From the outset, Qahtani's case appeared to be an odd companion to the co-conspirator trial, as the other cases involve detainees -- such as alleged mastermind Khalid Sheik Mohammed -- held by the CIA, and they involve high-level allegations of conspiracy to commit the attacks, including financing, running al-Qaeda training camps and helping the hijackers carry out the plot. Qahtani is alleged to be a field operative.
Human rights organizations have been warning that harsh treatment of detainees would come back to haunt the U.S. government.
"Statements obtained using interrogation techniques explicitly approved by then-Secretary of Defense Donald Rumsfeld are so tainted by torture that the current Pentagon has determined that they cannot be used, even in military commissions which allow the use of certain evidence obtained through abuse," said Jennifer Daskal, senior counterterrorism counsel at Human Rights Watch.
Although some of the other five detainees were subjected to harsh interrogations by the CIA, the military organized a coordinated effort to re-interview them after they arrived at Guantanamo Bay in September 2006, using rapport-building methods. The results yielded incriminating evidence, officials said. But the same "clean teams" were not successful with Qahtani.
"Qahtani has never made a statement that was not extracted without torture," said Vincent Warren, executive director of the Center for Constitutional Rights, which also represents Qahtani.

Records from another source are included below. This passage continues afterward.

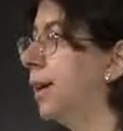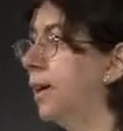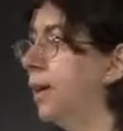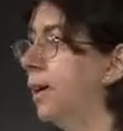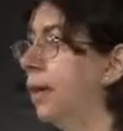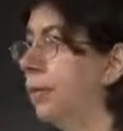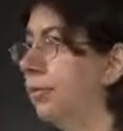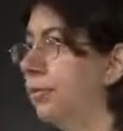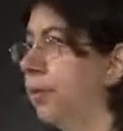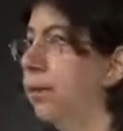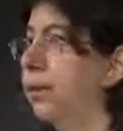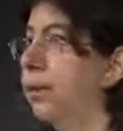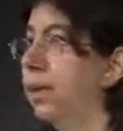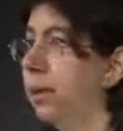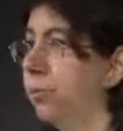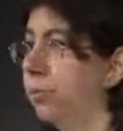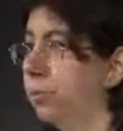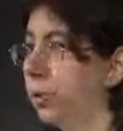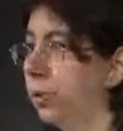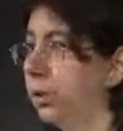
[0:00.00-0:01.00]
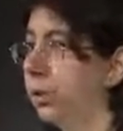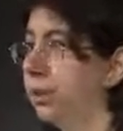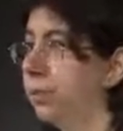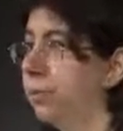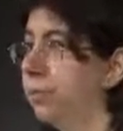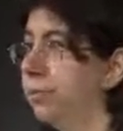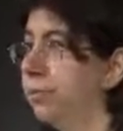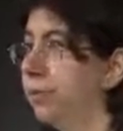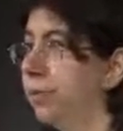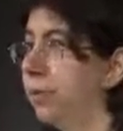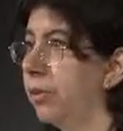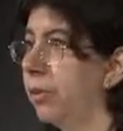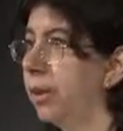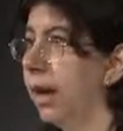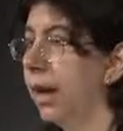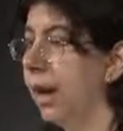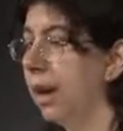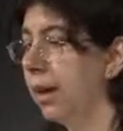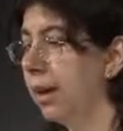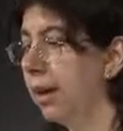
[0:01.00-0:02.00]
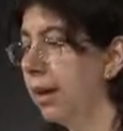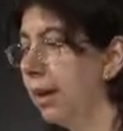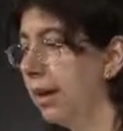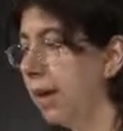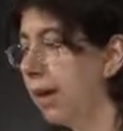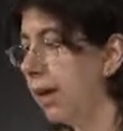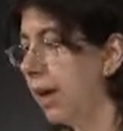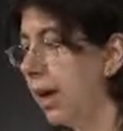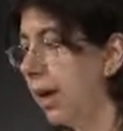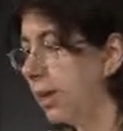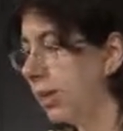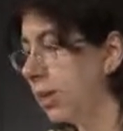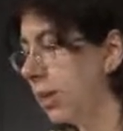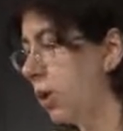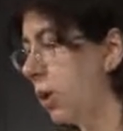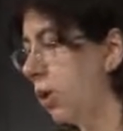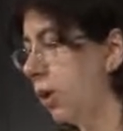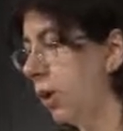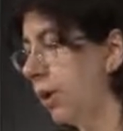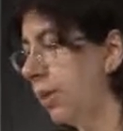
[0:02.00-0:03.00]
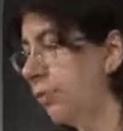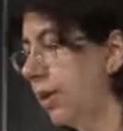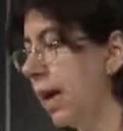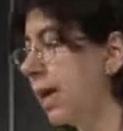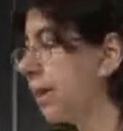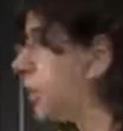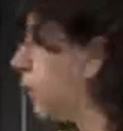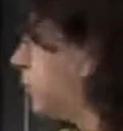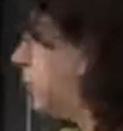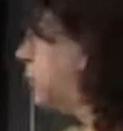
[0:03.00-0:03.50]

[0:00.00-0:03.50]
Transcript: given the input. Okay? And so if that's our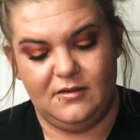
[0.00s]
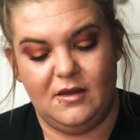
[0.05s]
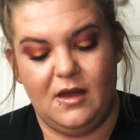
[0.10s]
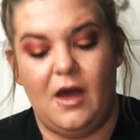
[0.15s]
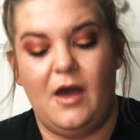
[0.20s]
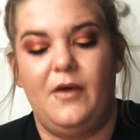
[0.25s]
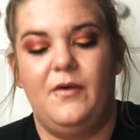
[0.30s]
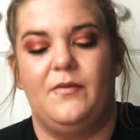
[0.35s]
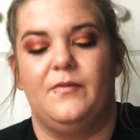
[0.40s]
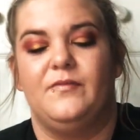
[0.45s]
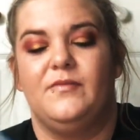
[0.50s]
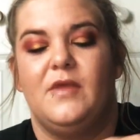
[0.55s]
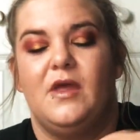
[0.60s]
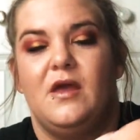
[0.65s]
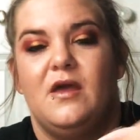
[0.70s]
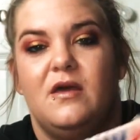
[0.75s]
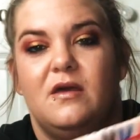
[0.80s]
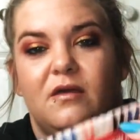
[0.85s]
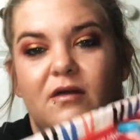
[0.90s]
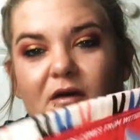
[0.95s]
Oh,
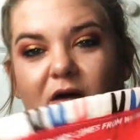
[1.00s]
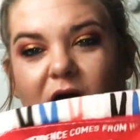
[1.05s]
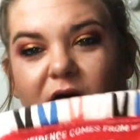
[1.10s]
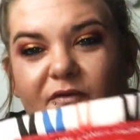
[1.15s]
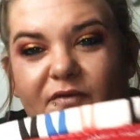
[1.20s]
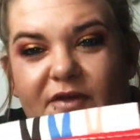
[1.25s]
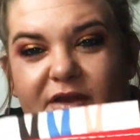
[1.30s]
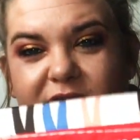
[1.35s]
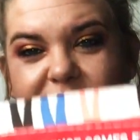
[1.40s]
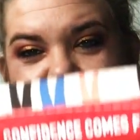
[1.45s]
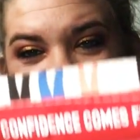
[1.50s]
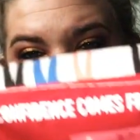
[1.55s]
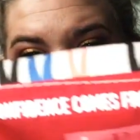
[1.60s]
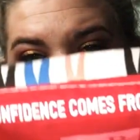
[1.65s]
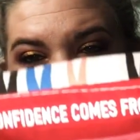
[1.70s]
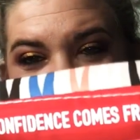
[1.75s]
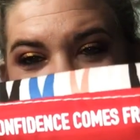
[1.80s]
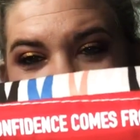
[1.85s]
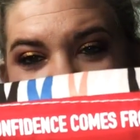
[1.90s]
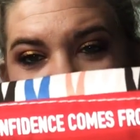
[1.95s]
confidence
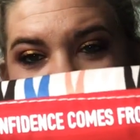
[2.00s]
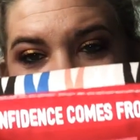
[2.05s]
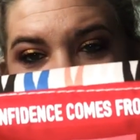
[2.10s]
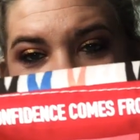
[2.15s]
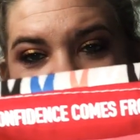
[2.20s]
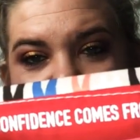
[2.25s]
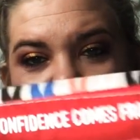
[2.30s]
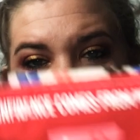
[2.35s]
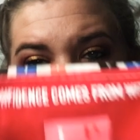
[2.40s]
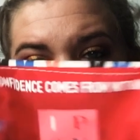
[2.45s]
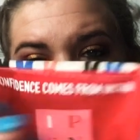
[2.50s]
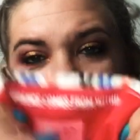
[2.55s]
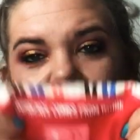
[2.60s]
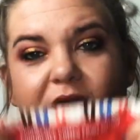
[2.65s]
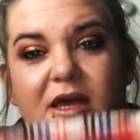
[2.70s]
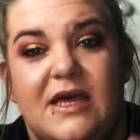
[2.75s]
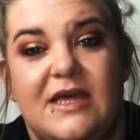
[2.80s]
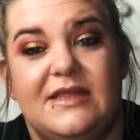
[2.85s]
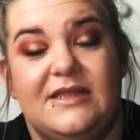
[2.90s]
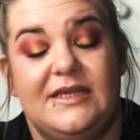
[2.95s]
comes from within.
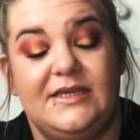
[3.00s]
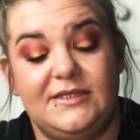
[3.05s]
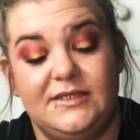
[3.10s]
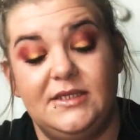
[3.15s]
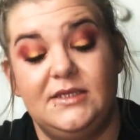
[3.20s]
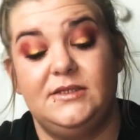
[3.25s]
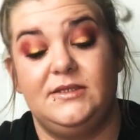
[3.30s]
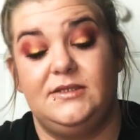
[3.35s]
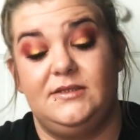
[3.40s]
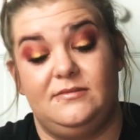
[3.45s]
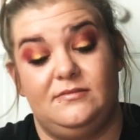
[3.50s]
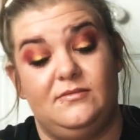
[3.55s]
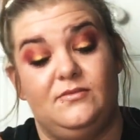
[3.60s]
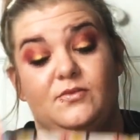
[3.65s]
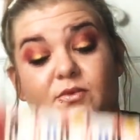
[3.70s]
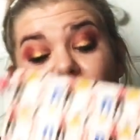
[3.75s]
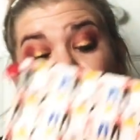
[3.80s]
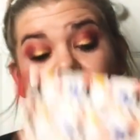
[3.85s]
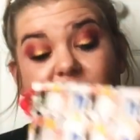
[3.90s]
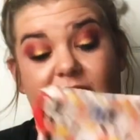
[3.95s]
This is
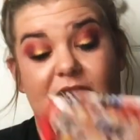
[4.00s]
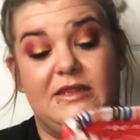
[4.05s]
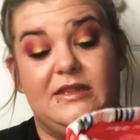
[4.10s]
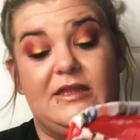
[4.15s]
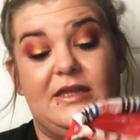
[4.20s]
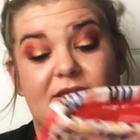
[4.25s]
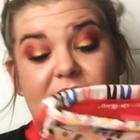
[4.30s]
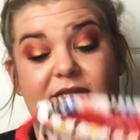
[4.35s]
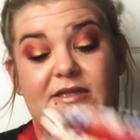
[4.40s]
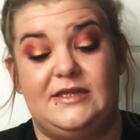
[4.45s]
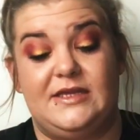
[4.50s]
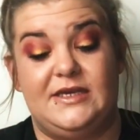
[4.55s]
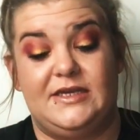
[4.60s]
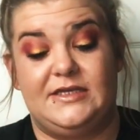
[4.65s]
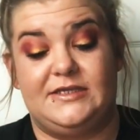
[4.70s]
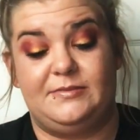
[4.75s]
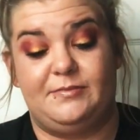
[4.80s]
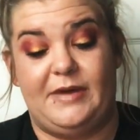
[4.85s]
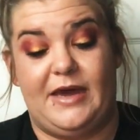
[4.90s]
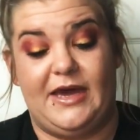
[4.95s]
really like the
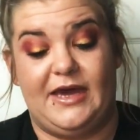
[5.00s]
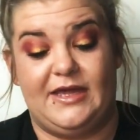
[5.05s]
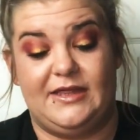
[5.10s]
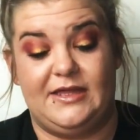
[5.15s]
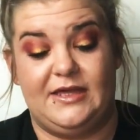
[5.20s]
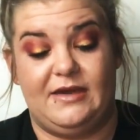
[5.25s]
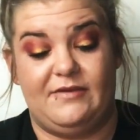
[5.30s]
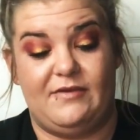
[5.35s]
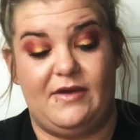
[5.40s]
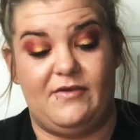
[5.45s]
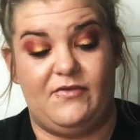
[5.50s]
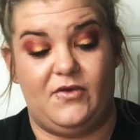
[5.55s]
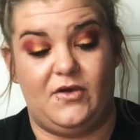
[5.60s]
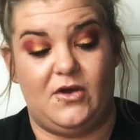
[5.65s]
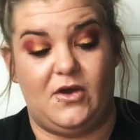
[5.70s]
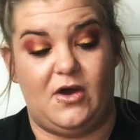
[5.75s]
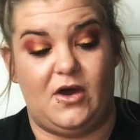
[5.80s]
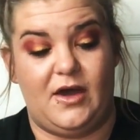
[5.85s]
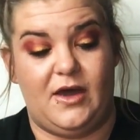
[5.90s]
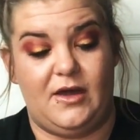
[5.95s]
thickest bag I think I've ever
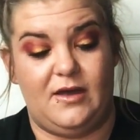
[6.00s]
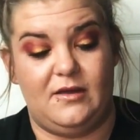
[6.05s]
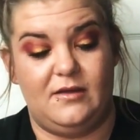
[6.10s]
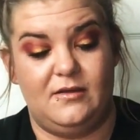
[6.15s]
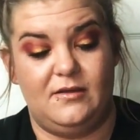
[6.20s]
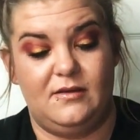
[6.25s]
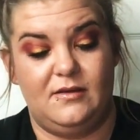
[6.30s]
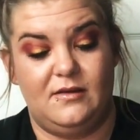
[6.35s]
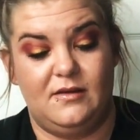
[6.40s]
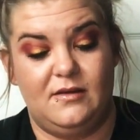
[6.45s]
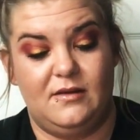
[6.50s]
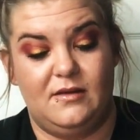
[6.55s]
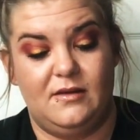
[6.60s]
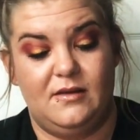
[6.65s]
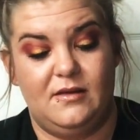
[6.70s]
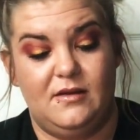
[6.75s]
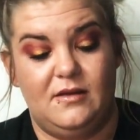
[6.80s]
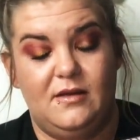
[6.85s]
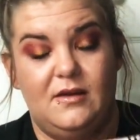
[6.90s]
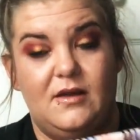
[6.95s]
got.
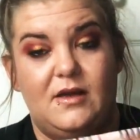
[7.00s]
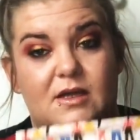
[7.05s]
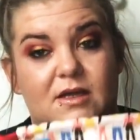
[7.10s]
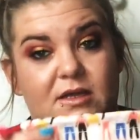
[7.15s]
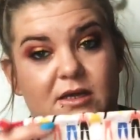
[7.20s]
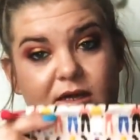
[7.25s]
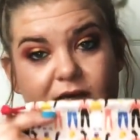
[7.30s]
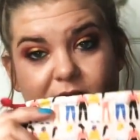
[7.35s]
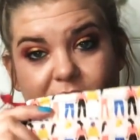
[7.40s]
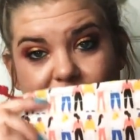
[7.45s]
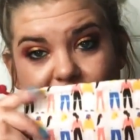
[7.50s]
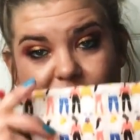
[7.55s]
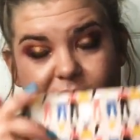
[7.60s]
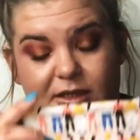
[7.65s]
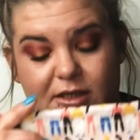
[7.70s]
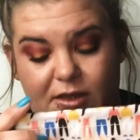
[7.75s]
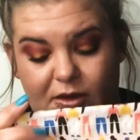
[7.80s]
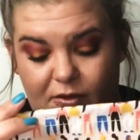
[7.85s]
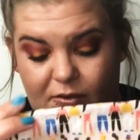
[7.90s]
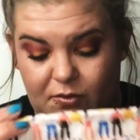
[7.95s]
And it's
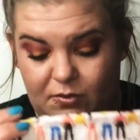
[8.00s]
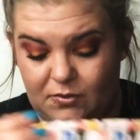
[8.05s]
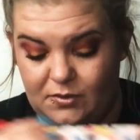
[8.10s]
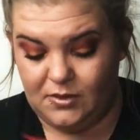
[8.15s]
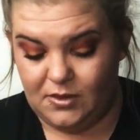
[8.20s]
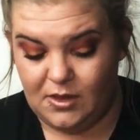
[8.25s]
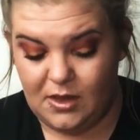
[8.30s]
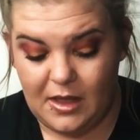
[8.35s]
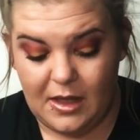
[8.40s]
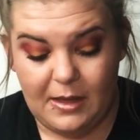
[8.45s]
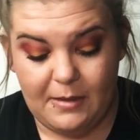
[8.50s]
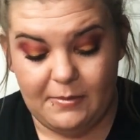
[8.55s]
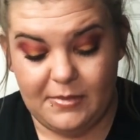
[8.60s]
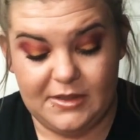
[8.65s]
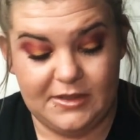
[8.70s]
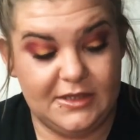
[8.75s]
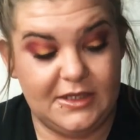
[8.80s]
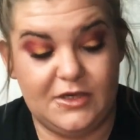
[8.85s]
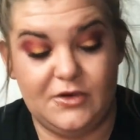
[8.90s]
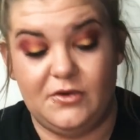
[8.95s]
cute,
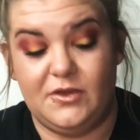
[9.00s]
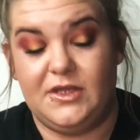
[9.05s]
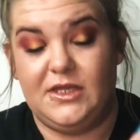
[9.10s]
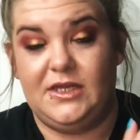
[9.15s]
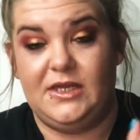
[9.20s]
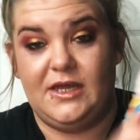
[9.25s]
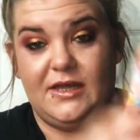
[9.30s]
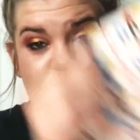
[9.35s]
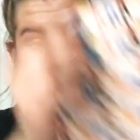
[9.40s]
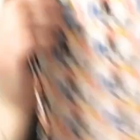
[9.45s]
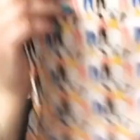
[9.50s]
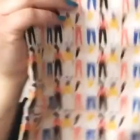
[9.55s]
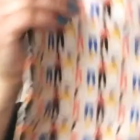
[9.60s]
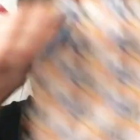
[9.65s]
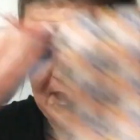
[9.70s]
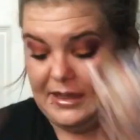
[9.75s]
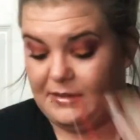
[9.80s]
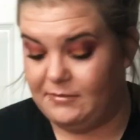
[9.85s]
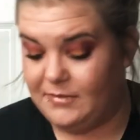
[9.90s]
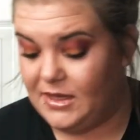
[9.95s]
but literally nothing
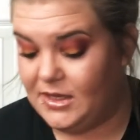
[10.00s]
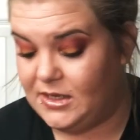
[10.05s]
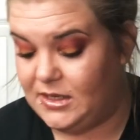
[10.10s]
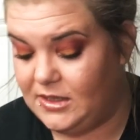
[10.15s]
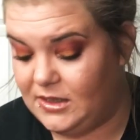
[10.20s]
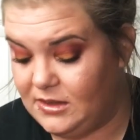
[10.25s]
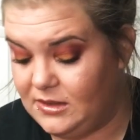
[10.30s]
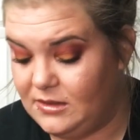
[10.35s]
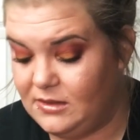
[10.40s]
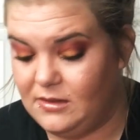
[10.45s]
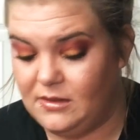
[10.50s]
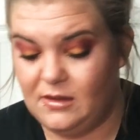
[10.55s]
came in it.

The charges approved against the alleged co-conspirators detail 169 overt acts in support of the Sept. 11 attacks, including murder, attacking civilians, attacking civilian objects, terrorism and providing material support for terrorism. Barring a continuance, the five suspects should appear in a Guantanamo Bay courtroom within the next month for an arraignment, but those involved in the cases say a joint trial is unlikely to begin before next year.
One issue that could further complicate the Sept. 11 case is the disqualification of Hartmann by a judge in another military commission because of alleged bias in favor of the prosecution. Hartmann has been deeply involved in the conspiracy case, also.
But Stimson said that "anytime Hartmann touches something, you're giving the defense an opportunity to tee up the unlawful command influence issue."